Task statement ->
Leave the pictures out. Return all other data exactly.

Given data ->
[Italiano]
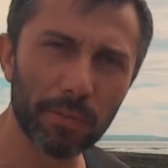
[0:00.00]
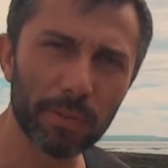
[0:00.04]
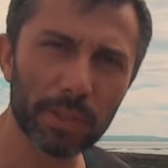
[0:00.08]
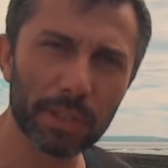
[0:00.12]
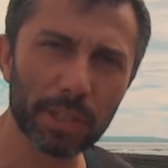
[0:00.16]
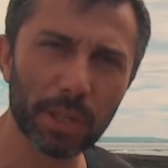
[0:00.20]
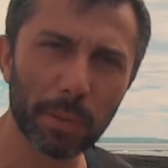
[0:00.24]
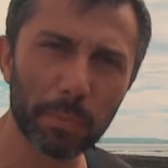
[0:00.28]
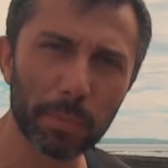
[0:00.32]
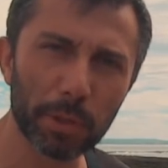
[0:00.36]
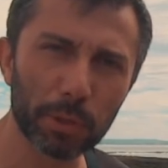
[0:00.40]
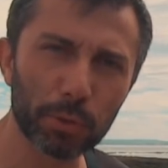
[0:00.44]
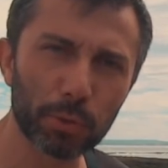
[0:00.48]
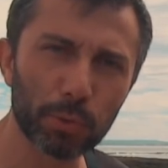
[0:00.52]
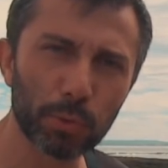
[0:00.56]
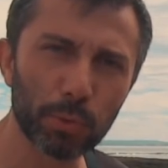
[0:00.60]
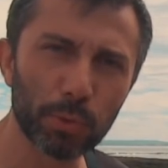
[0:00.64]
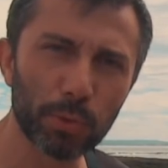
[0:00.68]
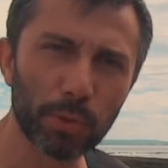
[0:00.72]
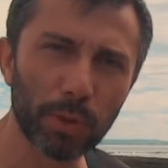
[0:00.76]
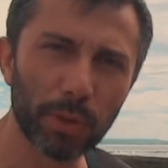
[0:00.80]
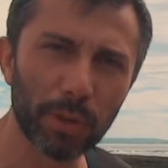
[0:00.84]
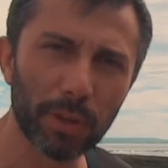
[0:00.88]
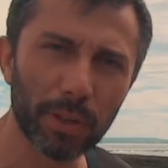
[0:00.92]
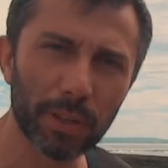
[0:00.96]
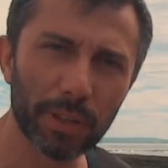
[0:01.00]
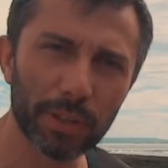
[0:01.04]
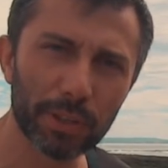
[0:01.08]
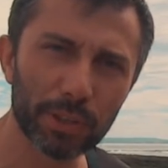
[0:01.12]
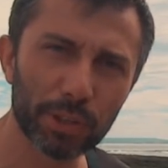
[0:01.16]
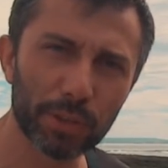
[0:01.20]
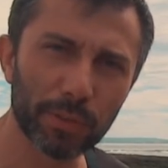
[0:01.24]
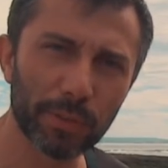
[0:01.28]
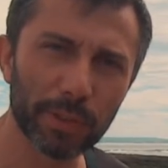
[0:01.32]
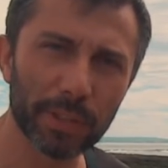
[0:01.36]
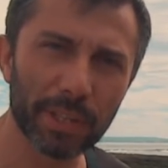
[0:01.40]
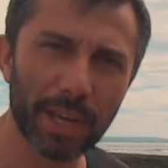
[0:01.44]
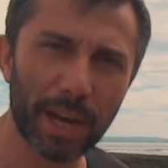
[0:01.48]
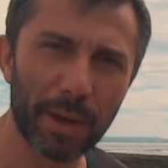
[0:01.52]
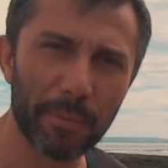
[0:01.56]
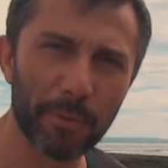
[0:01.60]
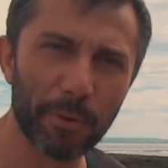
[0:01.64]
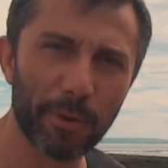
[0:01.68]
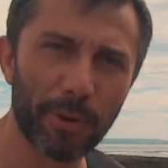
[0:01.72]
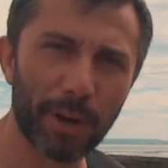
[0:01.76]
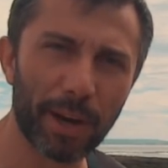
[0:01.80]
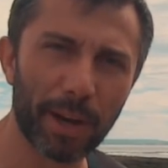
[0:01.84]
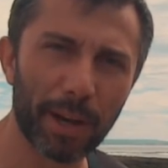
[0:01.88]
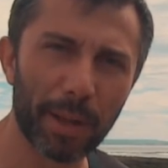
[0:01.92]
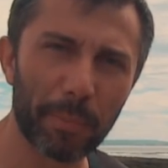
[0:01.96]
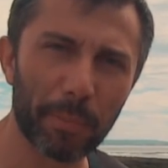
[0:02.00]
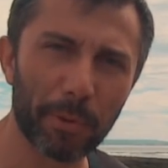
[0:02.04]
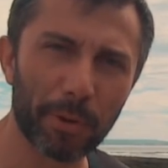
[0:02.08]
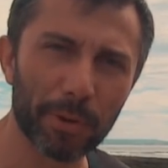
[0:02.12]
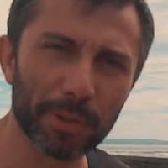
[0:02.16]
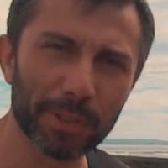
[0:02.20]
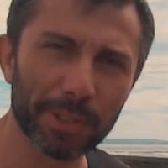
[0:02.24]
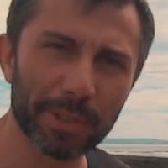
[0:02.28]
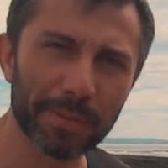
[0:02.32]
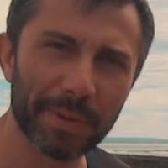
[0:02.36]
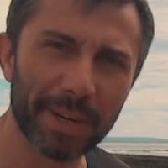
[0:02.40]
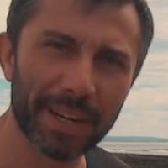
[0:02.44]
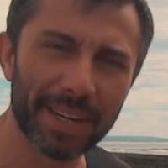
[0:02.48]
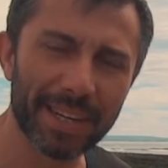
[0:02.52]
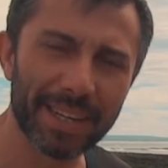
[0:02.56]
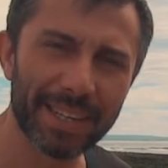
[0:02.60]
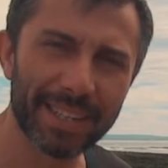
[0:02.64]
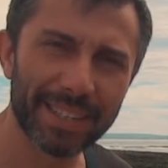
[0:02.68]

vi sia piaciuto, ci vediamo alla prossima.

Answer for the task ->
[Italiano]
[0:00.00]
[0:00.04]
[0:00.08]
[0:00.12]
[0:00.16]
[0:00.20]
[0:00.24]
[0:00.28]
[0:00.32]
[0:00.36]
[0:00.40]
[0:00.44]
[0:00.48]
[0:00.52]
[0:00.56]
[0:00.60]
[0:00.64]
[0:00.68]
[0:00.72]
[0:00.76]
[0:00.80]
[0:00.84]
[0:00.88]
[0:00.92]
[0:00.96]
[0:01.00]
[0:01.04]
[0:01.08]
[0:01.12]
[0:01.16]
[0:01.20]
[0:01.24]
[0:01.28]
[0:01.32]
[0:01.36]
[0:01.40]
[0:01.44]
[0:01.48]
[0:01.52]
[0:01.56]
[0:01.60]
[0:01.64]
[0:01.68]
[0:01.72]
[0:01.76]
[0:01.80]
[0:01.84]
[0:01.88]
[0:01.92]
[0:01.96]
[0:02.00]
[0:02.04]
[0:02.08]
[0:02.12]
[0:02.16]
[0:02.20]
[0:02.24]
[0:02.28]
[0:02.32]
[0:02.36]
[0:02.40]
[0:02.44]
[0:02.48]
[0:02.52]
[0:02.56]
[0:02.60]
[0:02.64]
[0:02.68]

vi sia piaciuto, ci vediamo alla prossima.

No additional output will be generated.